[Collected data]
[Start of Attachment]

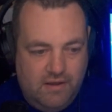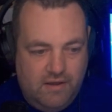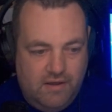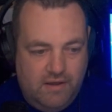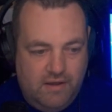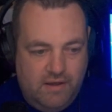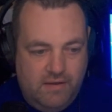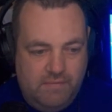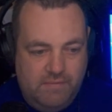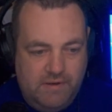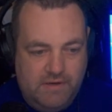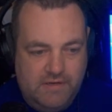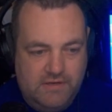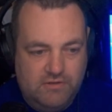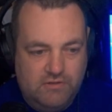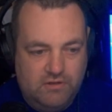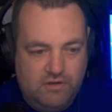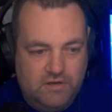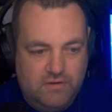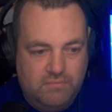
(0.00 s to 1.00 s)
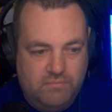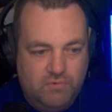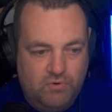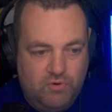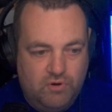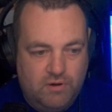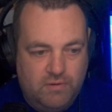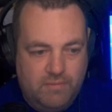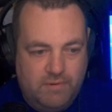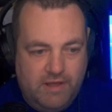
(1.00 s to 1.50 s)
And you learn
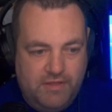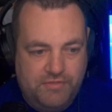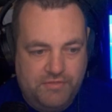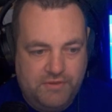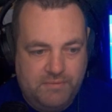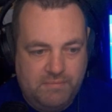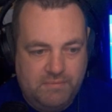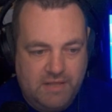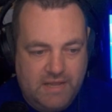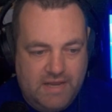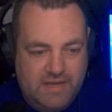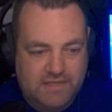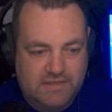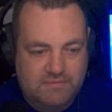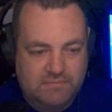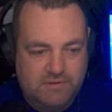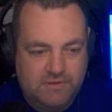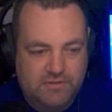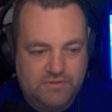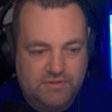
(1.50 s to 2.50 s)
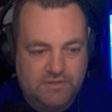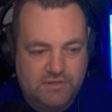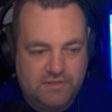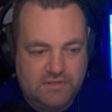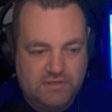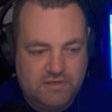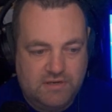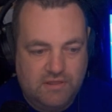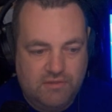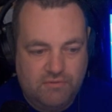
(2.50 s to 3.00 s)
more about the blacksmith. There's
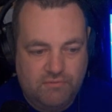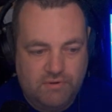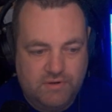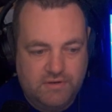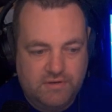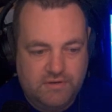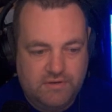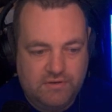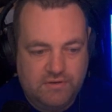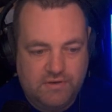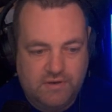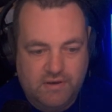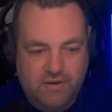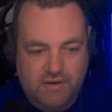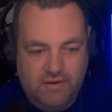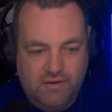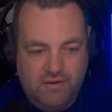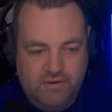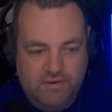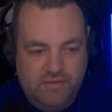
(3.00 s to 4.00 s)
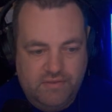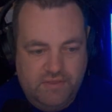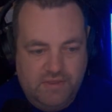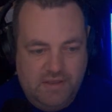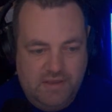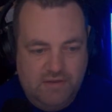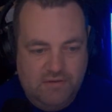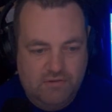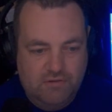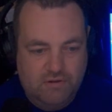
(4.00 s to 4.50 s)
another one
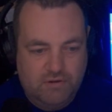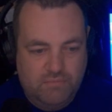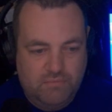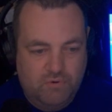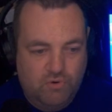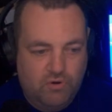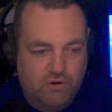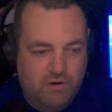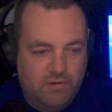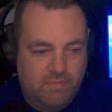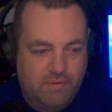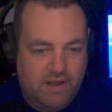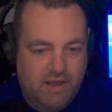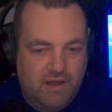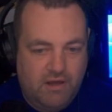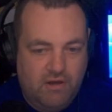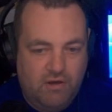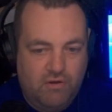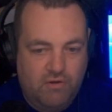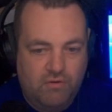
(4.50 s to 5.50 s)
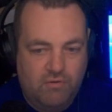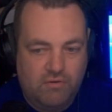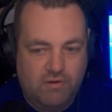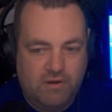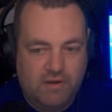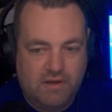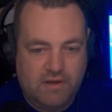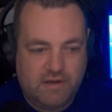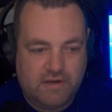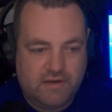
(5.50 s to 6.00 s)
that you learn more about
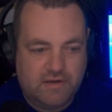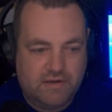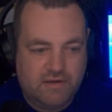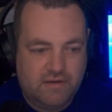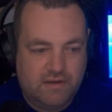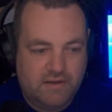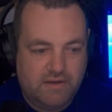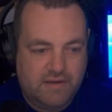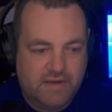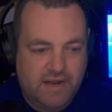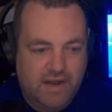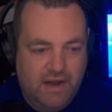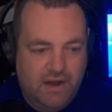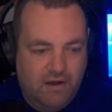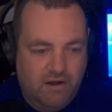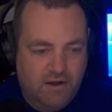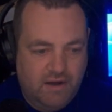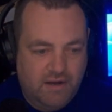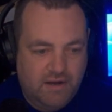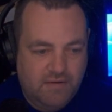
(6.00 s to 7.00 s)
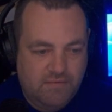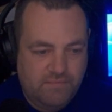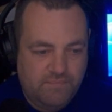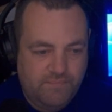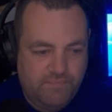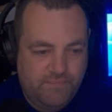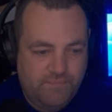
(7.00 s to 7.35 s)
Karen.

[End of Attachment]
[Start of Attachment]

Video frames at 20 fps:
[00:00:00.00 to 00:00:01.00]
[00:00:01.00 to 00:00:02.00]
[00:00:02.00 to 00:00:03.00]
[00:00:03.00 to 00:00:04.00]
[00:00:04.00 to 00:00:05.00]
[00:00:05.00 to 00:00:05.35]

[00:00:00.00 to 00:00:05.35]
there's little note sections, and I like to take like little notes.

[End of Attachment]

• **BRIEF**
For this exercise, please output exactly the lines above starting at the line with "Video frames at" and ending at the line with "[00:00:05.00 to 00:00:05.35]", ends included.

• **RESPONSE TO THIS TASK**
Video frames at 20 fps:
[00:00:00.00 to 00:00:01.00]
[00:00:01.00 to 00:00:02.00]
[00:00:02.00 to 00:00:03.00]
[00:00:03.00 to 00:00:04.00]
[00:00:04.00 to 00:00:05.00]
[00:00:05.00 to 00:00:05.35]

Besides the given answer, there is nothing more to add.